4) The matter of asking Elisha’s mother to restrict her breastfeeding during what little access Elisha had to her breast. We will not elaborate on this here, as it is an area that has already generated a huge response to Essex Social Services, and the clear evidence of the requests to her mother for her to refuse Elisha’s request to be fed, and subsequent statements that a mother’s desire to meet her daughter’s clearly expressed need for the breast is evidence of her inability to mother her baby… are already a matter of public record.
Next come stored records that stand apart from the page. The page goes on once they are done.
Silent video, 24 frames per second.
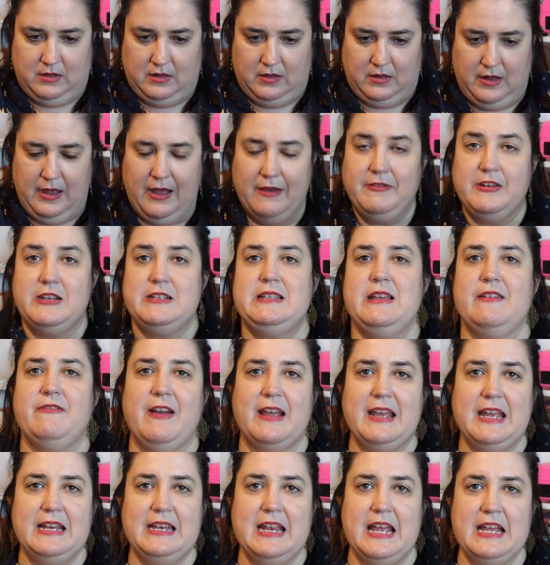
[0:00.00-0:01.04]
I'll have to see if I
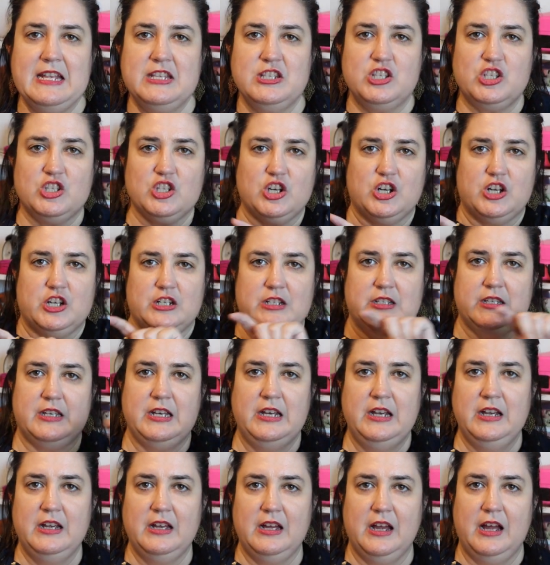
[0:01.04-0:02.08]
can insert
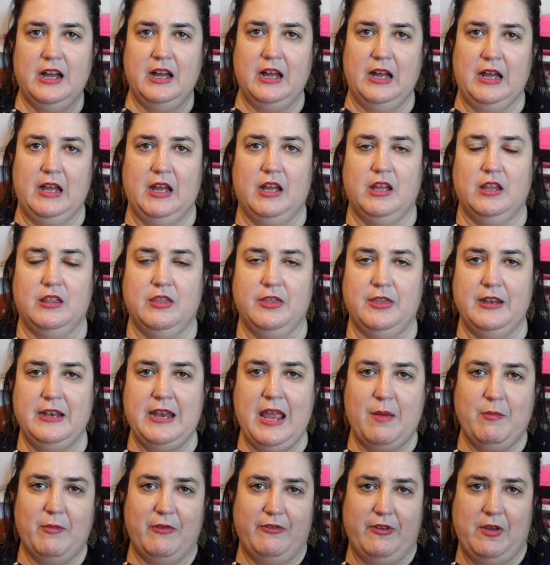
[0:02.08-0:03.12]
the
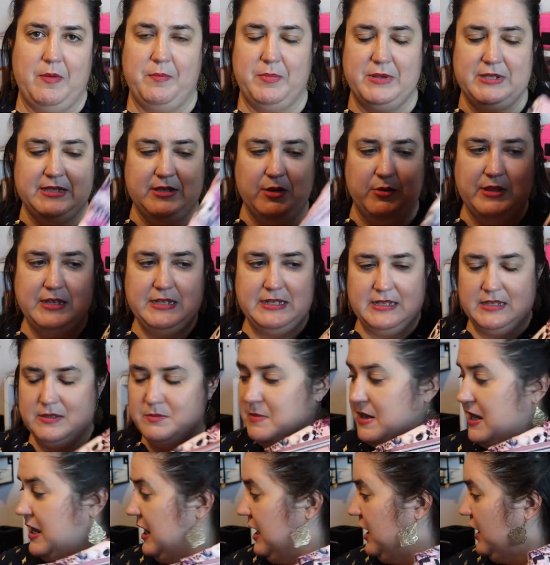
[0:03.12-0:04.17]
name of it. But so this is
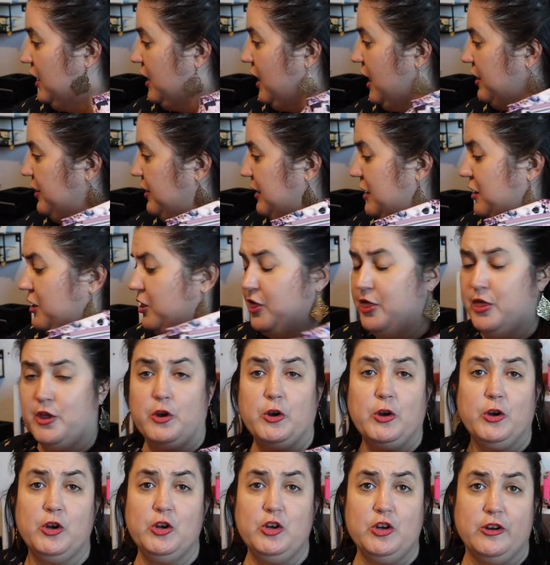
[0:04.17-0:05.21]
my, I think,
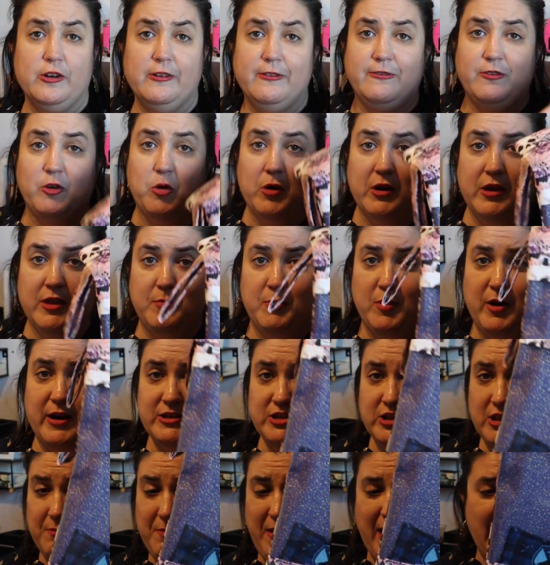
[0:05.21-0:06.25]
third or fourth
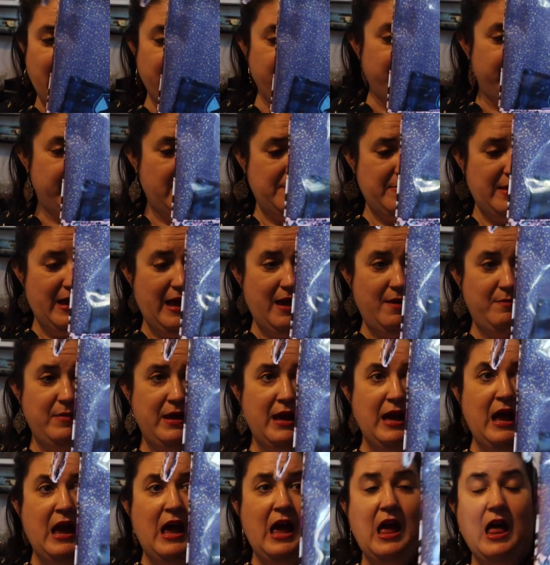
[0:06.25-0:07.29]
project bag from them.
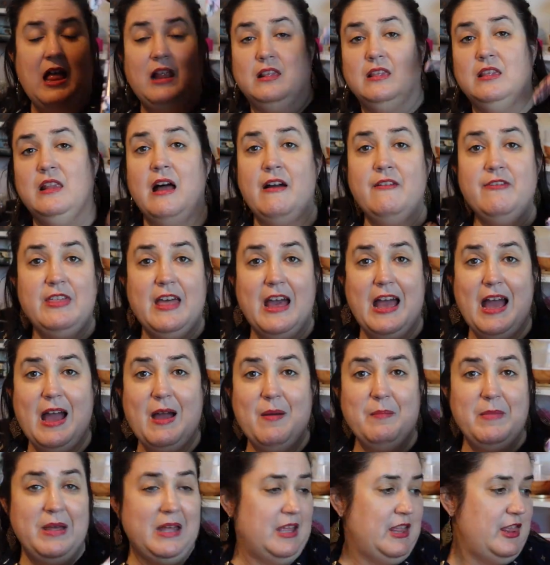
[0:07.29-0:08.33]
Love
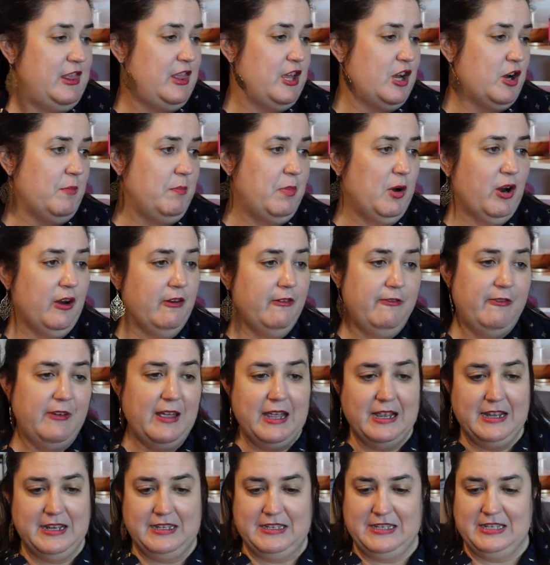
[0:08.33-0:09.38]
them. They're
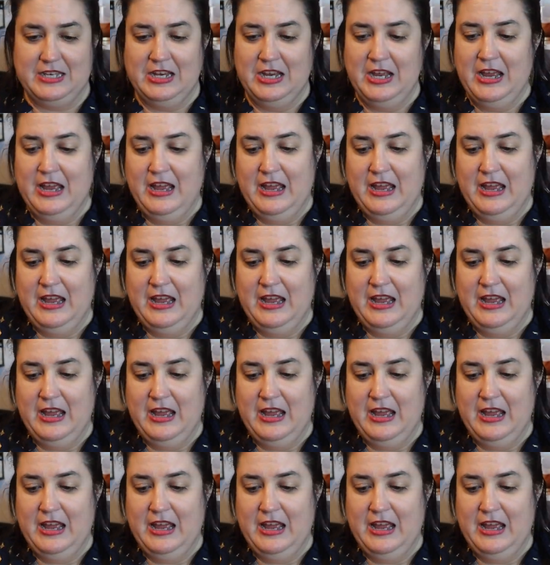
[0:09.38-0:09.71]
perfect.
We can revisit it in detail if required. Just to note, that this complaint on Elisha’s behalf, also includes this vital area, and Nursing Matters would be expecting this area to be fully covered in the complaint process finally underway.
We are, of course, available for further comment and evidence based response, at any point. Nursing Matters will seek to uphold Elisha’s breastfeeding rights in the process of this complaint, in its entirety.